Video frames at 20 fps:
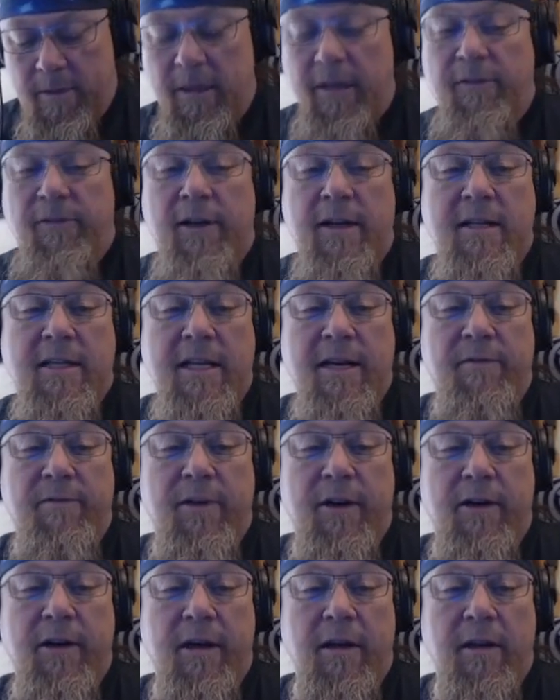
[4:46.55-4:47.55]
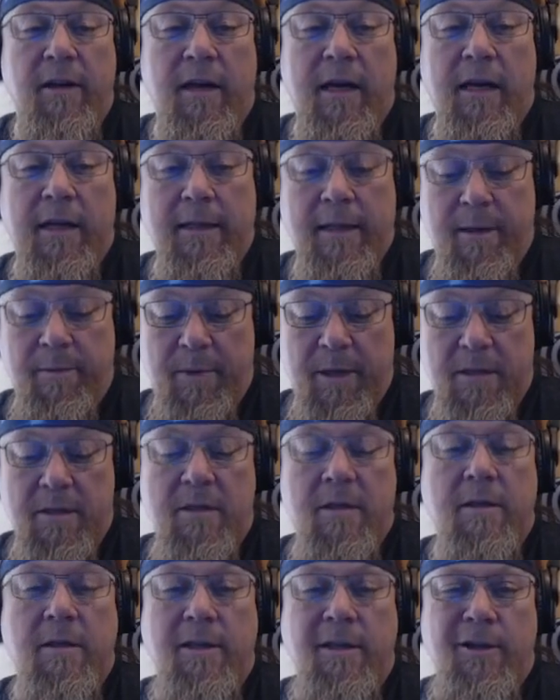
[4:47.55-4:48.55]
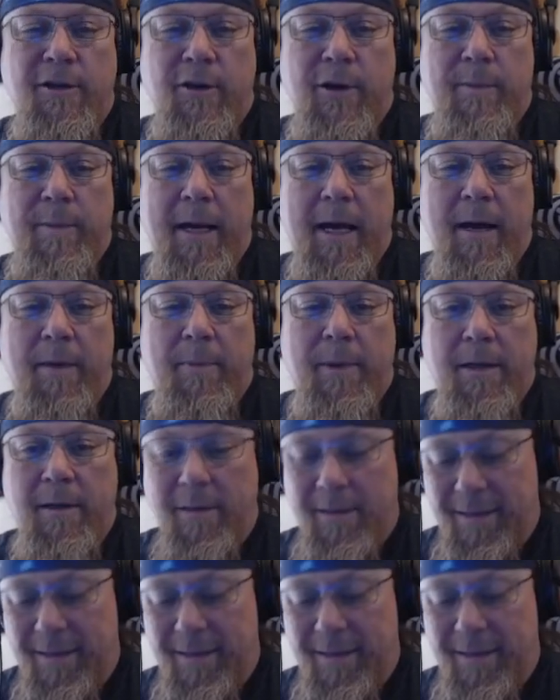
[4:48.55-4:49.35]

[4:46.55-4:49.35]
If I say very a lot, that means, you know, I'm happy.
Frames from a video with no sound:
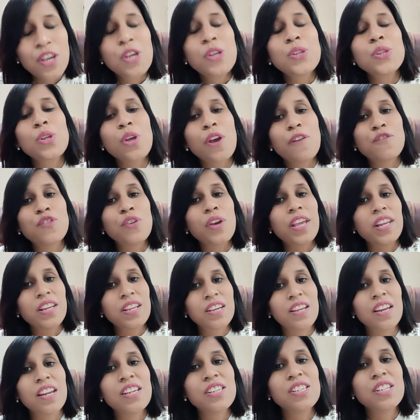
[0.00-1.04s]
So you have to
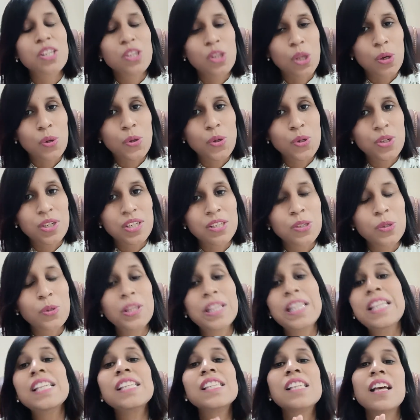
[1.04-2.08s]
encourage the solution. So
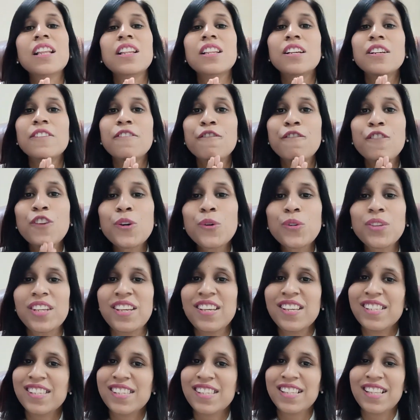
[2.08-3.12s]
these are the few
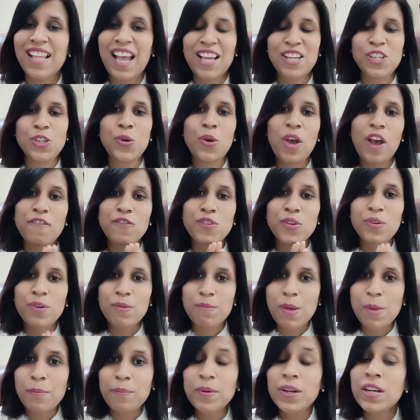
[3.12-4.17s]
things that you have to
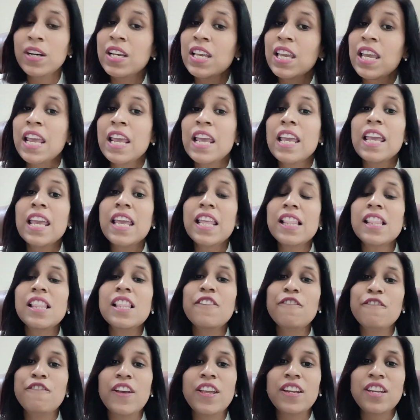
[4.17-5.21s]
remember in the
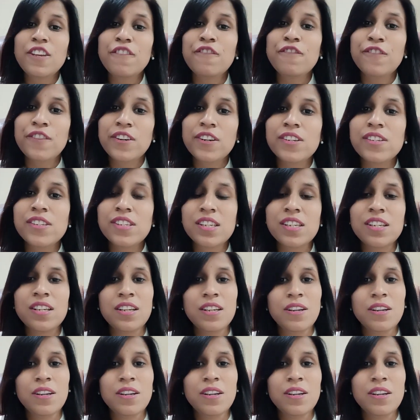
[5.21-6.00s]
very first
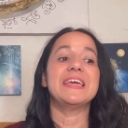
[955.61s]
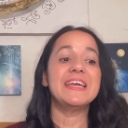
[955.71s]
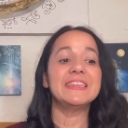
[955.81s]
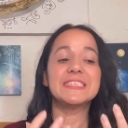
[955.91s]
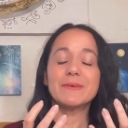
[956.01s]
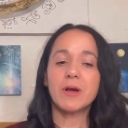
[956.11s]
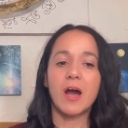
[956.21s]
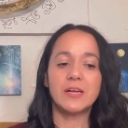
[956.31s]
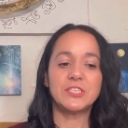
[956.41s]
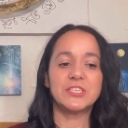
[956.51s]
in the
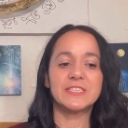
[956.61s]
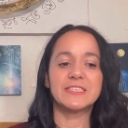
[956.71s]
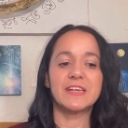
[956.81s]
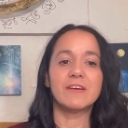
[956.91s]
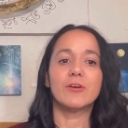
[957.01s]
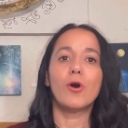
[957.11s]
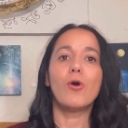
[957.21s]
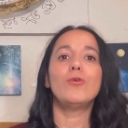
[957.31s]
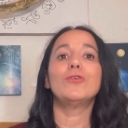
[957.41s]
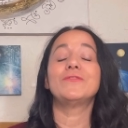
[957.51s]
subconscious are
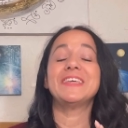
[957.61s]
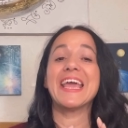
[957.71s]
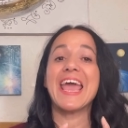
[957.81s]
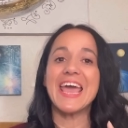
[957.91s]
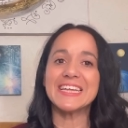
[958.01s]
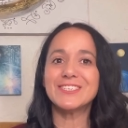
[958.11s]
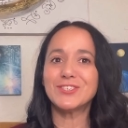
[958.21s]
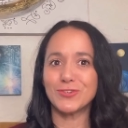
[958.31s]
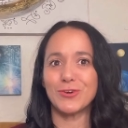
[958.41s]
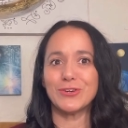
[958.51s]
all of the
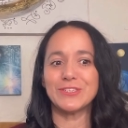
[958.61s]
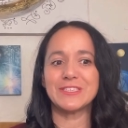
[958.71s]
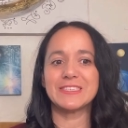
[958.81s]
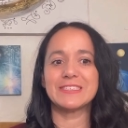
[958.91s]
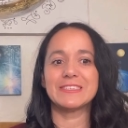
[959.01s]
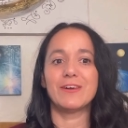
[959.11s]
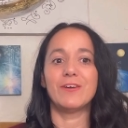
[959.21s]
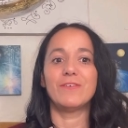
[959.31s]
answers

◇ ◇ ◇ ◇

**Task directions**. Make an exact copy of the listing above. Its pictures are not needed.

**Final answer**.
Video frames at 20 fps:
[4:46.55-4:47.55]
[4:47.55-4:48.55]
[4:48.55-4:49.35]

[4:46.55-4:49.35]
If I say very a lot, that means, you know, I'm happy.
Frames from a video with no sound:
[0.00-1.04s]
So you have to
[1.04-2.08s]
encourage the solution. So
[2.08-3.12s]
these are the few
[3.12-4.17s]
things that you have to
[4.17-5.21s]
remember in the
[5.21-6.00s]
very first
[955.61s]
[955.71s]
[955.81s]
[955.91s]
[956.01s]
[956.11s]
[956.21s]
[956.31s]
[956.41s]
[956.51s]
in the
[956.61s]
[956.71s]
[956.81s]
[956.91s]
[957.01s]
[957.11s]
[957.21s]
[957.31s]
[957.41s]
[957.51s]
subconscious are
[957.61s]
[957.71s]
[957.81s]
[957.91s]
[958.01s]
[958.11s]
[958.21s]
[958.31s]
[958.41s]
[958.51s]
all of the
[958.61s]
[958.71s]
[958.81s]
[958.91s]
[959.01s]
[959.11s]
[959.21s]
[959.31s]
answers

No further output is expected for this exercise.